The art of selling is also critical in challenging established mindsets, Jenkinson says. His experience of procurement of the automotive sector’s transparent commercial model and high level of supply chain maturity helped him understand the importance of fully open markets based on cost modelling, rather than market prices.
“The overlap between procurement and sales has become more blurred as time has progressed, particularly in indirect procurement,” he says. “The most challenging part of the role is not the value delivery but the business engagement and selling what the value proposition looks like.”
Working for IBM, I had the opportunity to ‘hop’ between different industries – technology, manufacturing etc. – without having to change employer. There is no easy way to get up to speed quickly with sector-specific dynamics, regulatory frameworks or technology as the amount of reading can be overwhelming.
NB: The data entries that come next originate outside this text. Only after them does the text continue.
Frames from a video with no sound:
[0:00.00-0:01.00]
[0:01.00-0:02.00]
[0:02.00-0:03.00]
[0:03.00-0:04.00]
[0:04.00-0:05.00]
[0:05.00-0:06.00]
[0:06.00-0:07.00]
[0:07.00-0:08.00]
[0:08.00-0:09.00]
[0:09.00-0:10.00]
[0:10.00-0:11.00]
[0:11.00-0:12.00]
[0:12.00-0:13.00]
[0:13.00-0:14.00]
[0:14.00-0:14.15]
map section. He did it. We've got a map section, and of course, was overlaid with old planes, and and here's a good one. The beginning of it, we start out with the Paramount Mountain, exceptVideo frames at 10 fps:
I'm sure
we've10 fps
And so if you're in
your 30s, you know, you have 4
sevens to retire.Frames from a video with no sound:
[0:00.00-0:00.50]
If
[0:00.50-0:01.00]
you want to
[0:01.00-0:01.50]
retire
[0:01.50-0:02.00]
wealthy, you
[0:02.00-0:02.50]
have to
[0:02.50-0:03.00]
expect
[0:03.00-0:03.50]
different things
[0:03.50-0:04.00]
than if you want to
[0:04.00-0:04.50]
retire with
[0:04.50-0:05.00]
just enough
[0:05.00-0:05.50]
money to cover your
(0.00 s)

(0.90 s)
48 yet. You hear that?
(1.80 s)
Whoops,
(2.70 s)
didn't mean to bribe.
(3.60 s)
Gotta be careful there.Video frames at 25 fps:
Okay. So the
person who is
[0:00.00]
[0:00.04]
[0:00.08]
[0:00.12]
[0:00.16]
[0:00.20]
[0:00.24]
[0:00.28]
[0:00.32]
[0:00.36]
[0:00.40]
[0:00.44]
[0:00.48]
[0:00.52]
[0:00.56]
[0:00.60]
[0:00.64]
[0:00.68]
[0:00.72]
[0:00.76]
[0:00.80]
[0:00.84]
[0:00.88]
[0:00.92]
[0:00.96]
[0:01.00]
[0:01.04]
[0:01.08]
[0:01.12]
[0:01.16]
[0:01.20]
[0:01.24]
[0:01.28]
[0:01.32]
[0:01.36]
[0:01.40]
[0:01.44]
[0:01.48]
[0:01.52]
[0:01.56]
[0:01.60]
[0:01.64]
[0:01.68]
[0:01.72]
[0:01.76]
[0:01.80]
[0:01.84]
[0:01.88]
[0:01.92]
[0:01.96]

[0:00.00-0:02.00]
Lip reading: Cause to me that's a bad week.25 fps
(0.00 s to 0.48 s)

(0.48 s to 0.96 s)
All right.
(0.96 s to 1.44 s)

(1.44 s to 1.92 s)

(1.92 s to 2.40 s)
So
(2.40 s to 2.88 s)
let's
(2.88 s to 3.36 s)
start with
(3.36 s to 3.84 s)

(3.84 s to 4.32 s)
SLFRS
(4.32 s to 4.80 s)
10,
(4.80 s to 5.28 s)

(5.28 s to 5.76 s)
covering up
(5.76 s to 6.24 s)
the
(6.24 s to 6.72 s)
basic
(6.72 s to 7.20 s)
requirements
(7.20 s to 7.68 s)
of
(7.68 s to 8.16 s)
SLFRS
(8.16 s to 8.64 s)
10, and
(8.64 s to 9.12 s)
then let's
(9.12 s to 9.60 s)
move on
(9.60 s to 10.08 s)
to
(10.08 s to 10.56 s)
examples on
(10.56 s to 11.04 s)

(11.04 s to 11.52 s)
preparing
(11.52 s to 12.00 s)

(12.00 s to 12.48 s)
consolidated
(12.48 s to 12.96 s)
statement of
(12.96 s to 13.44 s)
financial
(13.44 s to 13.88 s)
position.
You have to trust your team to guide you through the details, but be prepared to challenge the received wisdoms as they do so.
Creating a strategy
So a CPO’s vision when they join a new sector is crucial in demonstrating their credibility to challenge established mindsets. “One thing I look to do is find the positives about procurement that are unique to the new organisation or industry – great skills, systems or methods which have been ignored by other sectors,” Cannon-Brookes says. “These can be placed at the centre of a distinctive strategy and show that you appreciate the nuances of the industry and the legacy of your predecessors.”
Equally, what is innovative for one industry may be common practice in another, Jenkinson says. “Generally, businesses want an attractive and broad value proposition from procurement. It could be related to a wide range of deliverables including value delivery, risk or supplier performance, for example.
“This value proposition needs to support the business strategy, otherwise it will fail. And you need to have the right people, governance, systems and processes in place so that the touchpoint of procurement is a valuable experience wherever stakeholders are situated in the business.”